FAKE GARDENING

 

It’s time to do the garden again. I put on the gloves, the shoes.

I feel like a fake gardener, somehow. I planted my sunflower sprouts upside down and they had to do a kind of hula hoop turn to grow their shoots up – like a loop-the-loop fairground ride for insects and young slugs.

We are filling the water butt with grey water from the sink, but today next door’s cat is crouched quietly on the steps. I wait.

I have seen a squirrel once, a flash across the garden. Woodpigeons in the conifer hedge coo aggressively. Magpies do their chuck-chuck at me when I try to do any work. They sit in the tree and shit on the washing.

I thought we were growing wild asparagus but it’s bindweed. They are easy to pluck out but leave their networks of roots which extends under the garden like electricity wiring, ready to crackle out when I’m not there, or when it rains.
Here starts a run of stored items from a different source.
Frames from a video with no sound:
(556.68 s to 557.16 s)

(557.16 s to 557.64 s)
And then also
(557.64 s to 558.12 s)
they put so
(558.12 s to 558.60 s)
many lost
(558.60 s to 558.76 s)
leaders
The plant that I thought was celery is called lovage and is also edible. It is already up to my knees. I water it out of curiosity.
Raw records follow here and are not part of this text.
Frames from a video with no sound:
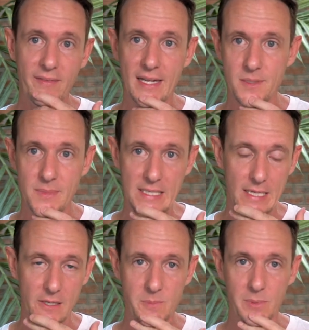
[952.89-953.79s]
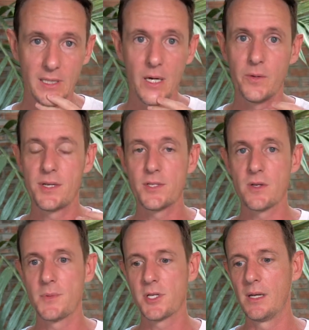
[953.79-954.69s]
I've got some details below in the
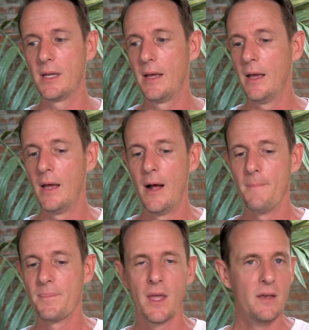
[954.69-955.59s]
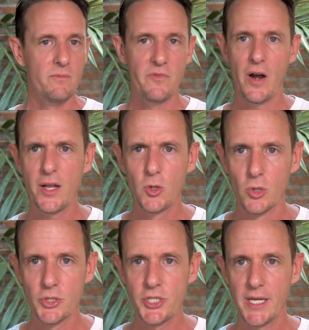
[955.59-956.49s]
description. Very
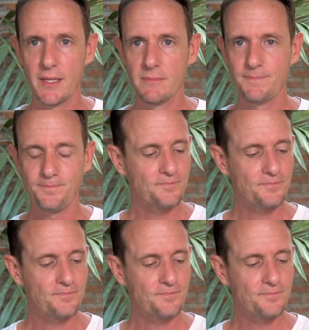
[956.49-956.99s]
cool shit.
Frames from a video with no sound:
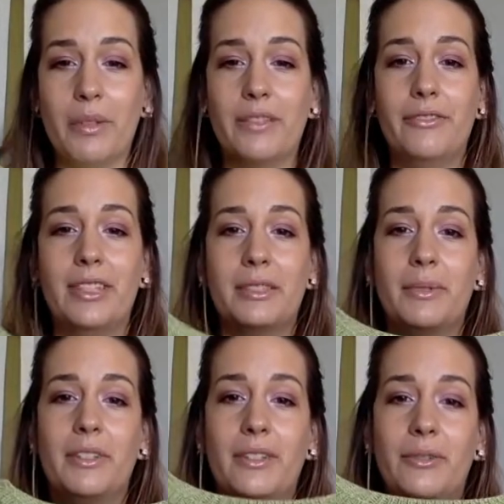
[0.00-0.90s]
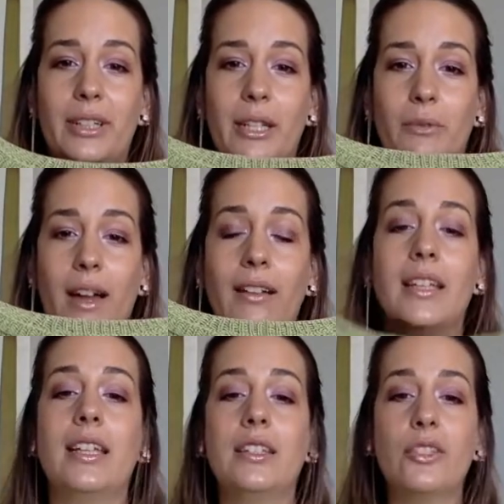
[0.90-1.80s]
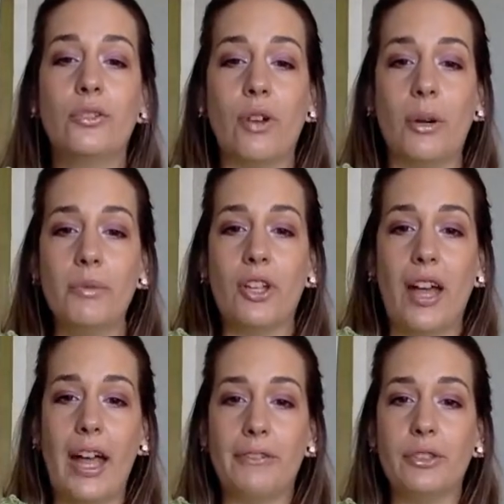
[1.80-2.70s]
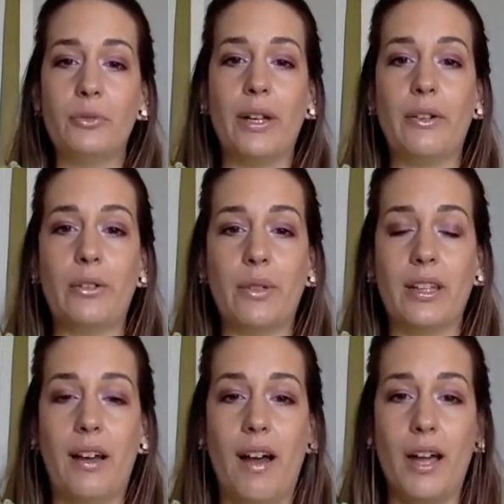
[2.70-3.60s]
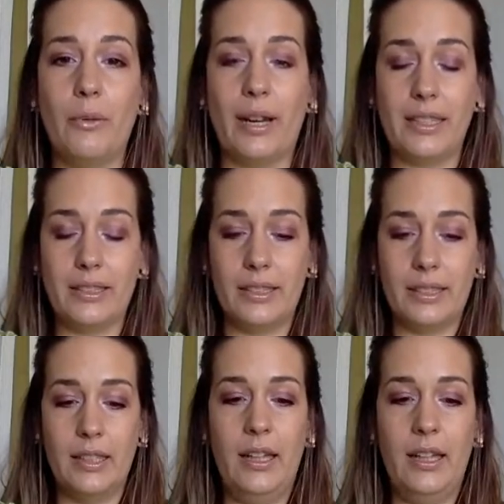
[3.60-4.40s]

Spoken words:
It fits me really well. It is cropped, so I have to wear it with a high-waisted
The huge pile of branches at the side of the garden has grown little spider webs. I wonder if any hedgehogs live there and whether they talk with the spiders, or eat them. My notion of the food web is quite vague, from school. I remember that people tend to be at the top.

There is a line of snails at the top of the patio. They look pretty so I leave them there. Some were empty anyway.

It’s easy to do a day’s work of noticing, in ten minutes. Perhaps because it’s Spring. The wild strawberries are in flower. I can’t wait for their tiny fruits.